◆ **Data to use**
>>>>

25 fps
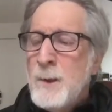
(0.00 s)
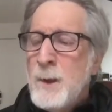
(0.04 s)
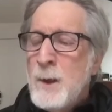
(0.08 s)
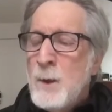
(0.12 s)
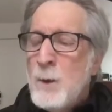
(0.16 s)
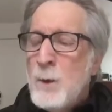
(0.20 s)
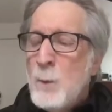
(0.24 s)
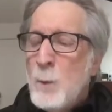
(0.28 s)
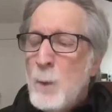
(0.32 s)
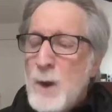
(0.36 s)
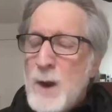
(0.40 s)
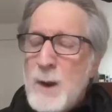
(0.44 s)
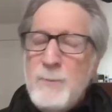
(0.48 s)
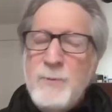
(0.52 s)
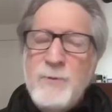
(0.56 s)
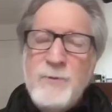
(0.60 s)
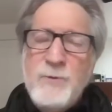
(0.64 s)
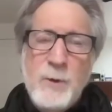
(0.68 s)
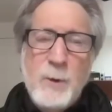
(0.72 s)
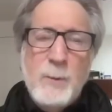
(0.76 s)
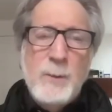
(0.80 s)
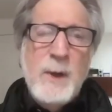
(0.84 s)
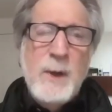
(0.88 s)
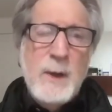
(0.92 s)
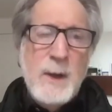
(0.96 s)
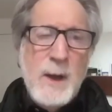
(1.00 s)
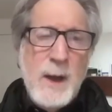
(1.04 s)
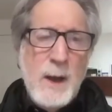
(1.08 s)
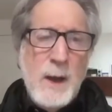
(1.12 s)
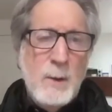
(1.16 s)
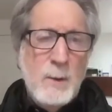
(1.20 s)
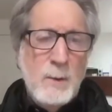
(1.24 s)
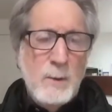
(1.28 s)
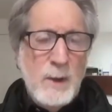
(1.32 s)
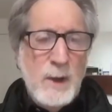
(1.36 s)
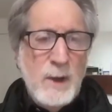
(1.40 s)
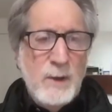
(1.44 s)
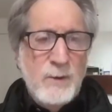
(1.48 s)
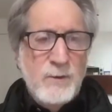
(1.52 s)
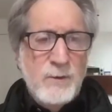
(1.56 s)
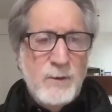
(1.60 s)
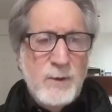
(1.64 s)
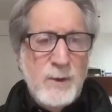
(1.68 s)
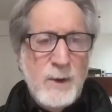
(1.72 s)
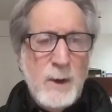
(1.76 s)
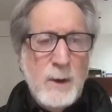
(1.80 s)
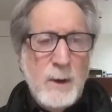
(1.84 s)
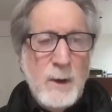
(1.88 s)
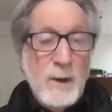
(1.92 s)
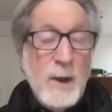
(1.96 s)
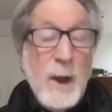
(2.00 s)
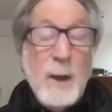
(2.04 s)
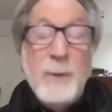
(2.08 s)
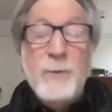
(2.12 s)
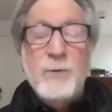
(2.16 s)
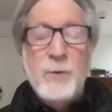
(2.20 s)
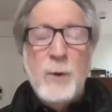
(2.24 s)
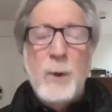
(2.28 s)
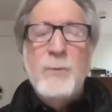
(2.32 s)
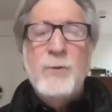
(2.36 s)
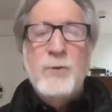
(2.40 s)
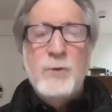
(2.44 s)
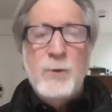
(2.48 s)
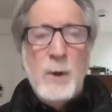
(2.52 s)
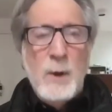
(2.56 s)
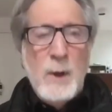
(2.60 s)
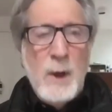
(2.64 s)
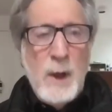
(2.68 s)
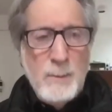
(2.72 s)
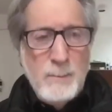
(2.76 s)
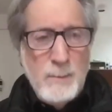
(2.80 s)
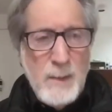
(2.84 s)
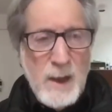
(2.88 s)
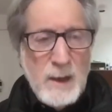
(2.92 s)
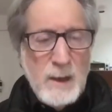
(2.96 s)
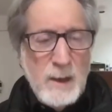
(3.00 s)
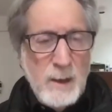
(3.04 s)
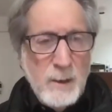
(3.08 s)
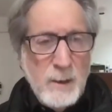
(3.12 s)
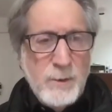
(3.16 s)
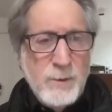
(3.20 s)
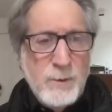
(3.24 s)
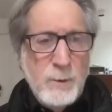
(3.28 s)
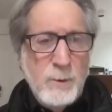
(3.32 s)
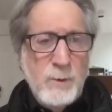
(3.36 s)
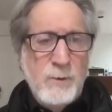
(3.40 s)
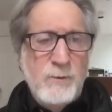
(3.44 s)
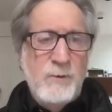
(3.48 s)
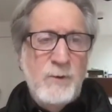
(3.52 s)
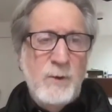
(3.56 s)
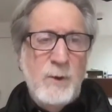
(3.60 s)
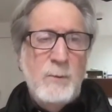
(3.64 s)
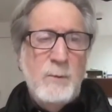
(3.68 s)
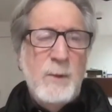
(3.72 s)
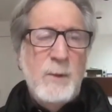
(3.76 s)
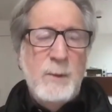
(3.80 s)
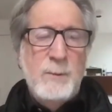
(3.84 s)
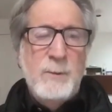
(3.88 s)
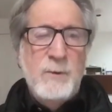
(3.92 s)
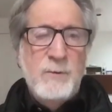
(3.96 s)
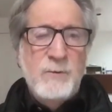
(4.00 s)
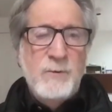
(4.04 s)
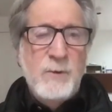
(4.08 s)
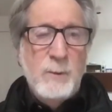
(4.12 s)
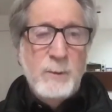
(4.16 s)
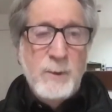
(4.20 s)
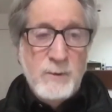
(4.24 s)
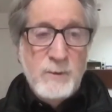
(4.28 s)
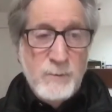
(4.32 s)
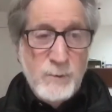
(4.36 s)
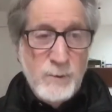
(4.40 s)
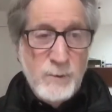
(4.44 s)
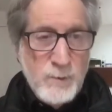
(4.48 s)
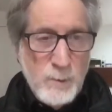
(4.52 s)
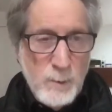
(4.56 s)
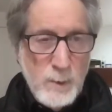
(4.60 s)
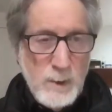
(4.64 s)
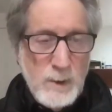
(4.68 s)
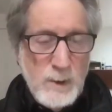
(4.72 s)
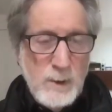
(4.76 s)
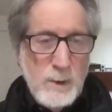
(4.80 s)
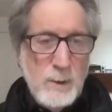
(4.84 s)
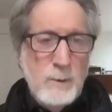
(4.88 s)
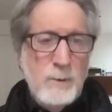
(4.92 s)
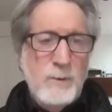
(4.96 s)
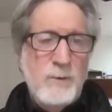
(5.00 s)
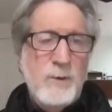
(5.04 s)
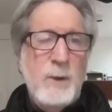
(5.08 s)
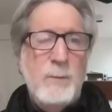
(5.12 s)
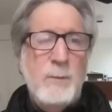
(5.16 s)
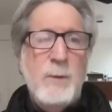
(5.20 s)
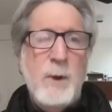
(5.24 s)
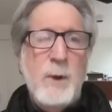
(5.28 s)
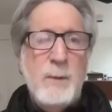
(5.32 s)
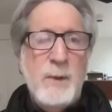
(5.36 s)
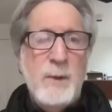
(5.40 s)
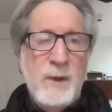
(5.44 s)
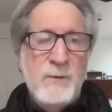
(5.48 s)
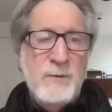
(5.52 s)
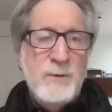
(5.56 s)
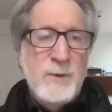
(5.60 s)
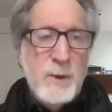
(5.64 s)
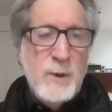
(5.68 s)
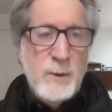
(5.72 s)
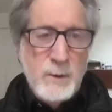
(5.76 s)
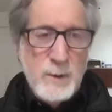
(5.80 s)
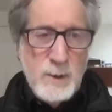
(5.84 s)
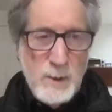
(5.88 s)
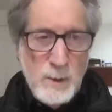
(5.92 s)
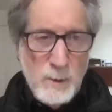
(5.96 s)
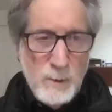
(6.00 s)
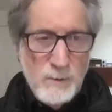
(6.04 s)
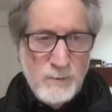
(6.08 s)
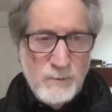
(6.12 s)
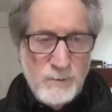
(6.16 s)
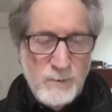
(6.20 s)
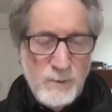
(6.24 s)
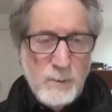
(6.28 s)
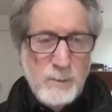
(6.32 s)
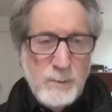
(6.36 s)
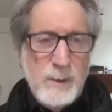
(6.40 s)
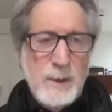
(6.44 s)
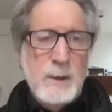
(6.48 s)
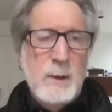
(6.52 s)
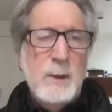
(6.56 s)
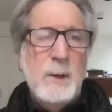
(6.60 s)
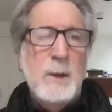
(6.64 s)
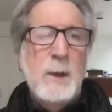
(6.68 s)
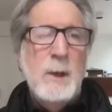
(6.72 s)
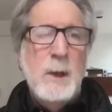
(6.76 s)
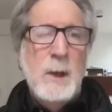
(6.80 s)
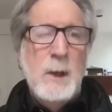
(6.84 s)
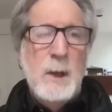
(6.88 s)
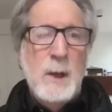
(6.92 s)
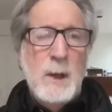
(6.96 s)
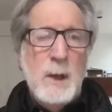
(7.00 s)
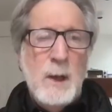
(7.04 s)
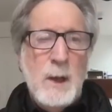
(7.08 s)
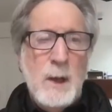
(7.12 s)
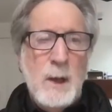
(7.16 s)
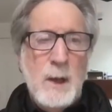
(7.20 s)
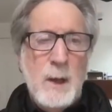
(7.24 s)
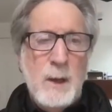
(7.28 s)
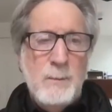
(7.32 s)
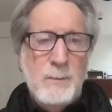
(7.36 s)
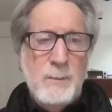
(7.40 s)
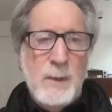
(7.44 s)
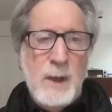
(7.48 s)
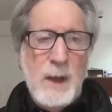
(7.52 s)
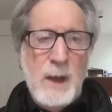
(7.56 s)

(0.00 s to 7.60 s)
what I'm filming now is so I'm making a third film. I've been filming for 3 years. I probably have another year of filming. There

<<<<

◆ **What needs to be done**
Leave out the images and copy every record above exactly.

◆ **Output for this task**
25 fps
(0.00 s)
(0.04 s)
(0.08 s)
(0.12 s)
(0.16 s)
(0.20 s)
(0.24 s)
(0.28 s)
(0.32 s)
(0.36 s)
(0.40 s)
(0.44 s)
(0.48 s)
(0.52 s)
(0.56 s)
(0.60 s)
(0.64 s)
(0.68 s)
(0.72 s)
(0.76 s)
(0.80 s)
(0.84 s)
(0.88 s)
(0.92 s)
(0.96 s)
(1.00 s)
(1.04 s)
(1.08 s)
(1.12 s)
(1.16 s)
(1.20 s)
(1.24 s)
(1.28 s)
(1.32 s)
(1.36 s)
(1.40 s)
(1.44 s)
(1.48 s)
(1.52 s)
(1.56 s)
(1.60 s)
(1.64 s)
(1.68 s)
(1.72 s)
(1.76 s)
(1.80 s)
(1.84 s)
(1.88 s)
(1.92 s)
(1.96 s)
(2.00 s)
(2.04 s)
(2.08 s)
(2.12 s)
(2.16 s)
(2.20 s)
(2.24 s)
(2.28 s)
(2.32 s)
(2.36 s)
(2.40 s)
(2.44 s)
(2.48 s)
(2.52 s)
(2.56 s)
(2.60 s)
(2.64 s)
(2.68 s)
(2.72 s)
(2.76 s)
(2.80 s)
(2.84 s)
(2.88 s)
(2.92 s)
(2.96 s)
(3.00 s)
(3.04 s)
(3.08 s)
(3.12 s)
(3.16 s)
(3.20 s)
(3.24 s)
(3.28 s)
(3.32 s)
(3.36 s)
(3.40 s)
(3.44 s)
(3.48 s)
(3.52 s)
(3.56 s)
(3.60 s)
(3.64 s)
(3.68 s)
(3.72 s)
(3.76 s)
(3.80 s)
(3.84 s)
(3.88 s)
(3.92 s)
(3.96 s)
(4.00 s)
(4.04 s)
(4.08 s)
(4.12 s)
(4.16 s)
(4.20 s)
(4.24 s)
(4.28 s)
(4.32 s)
(4.36 s)
(4.40 s)
(4.44 s)
(4.48 s)
(4.52 s)
(4.56 s)
(4.60 s)
(4.64 s)
(4.68 s)
(4.72 s)
(4.76 s)
(4.80 s)
(4.84 s)
(4.88 s)
(4.92 s)
(4.96 s)
(5.00 s)
(5.04 s)
(5.08 s)
(5.12 s)
(5.16 s)
(5.20 s)
(5.24 s)
(5.28 s)
(5.32 s)
(5.36 s)
(5.40 s)
(5.44 s)
(5.48 s)
(5.52 s)
(5.56 s)
(5.60 s)
(5.64 s)
(5.68 s)
(5.72 s)
(5.76 s)
(5.80 s)
(5.84 s)
(5.88 s)
(5.92 s)
(5.96 s)
(6.00 s)
(6.04 s)
(6.08 s)
(6.12 s)
(6.16 s)
(6.20 s)
(6.24 s)
(6.28 s)
(6.32 s)
(6.36 s)
(6.40 s)
(6.44 s)
(6.48 s)
(6.52 s)
(6.56 s)
(6.60 s)
(6.64 s)
(6.68 s)
(6.72 s)
(6.76 s)
(6.80 s)
(6.84 s)
(6.88 s)
(6.92 s)
(6.96 s)
(7.00 s)
(7.04 s)
(7.08 s)
(7.12 s)
(7.16 s)
(7.20 s)
(7.24 s)
(7.28 s)
(7.32 s)
(7.36 s)
(7.40 s)
(7.44 s)
(7.48 s)
(7.52 s)
(7.56 s)

(0.00 s to 7.60 s)
what I'm filming now is so I'm making a third film. I've been filming for 3 years. I probably have another year of filming. There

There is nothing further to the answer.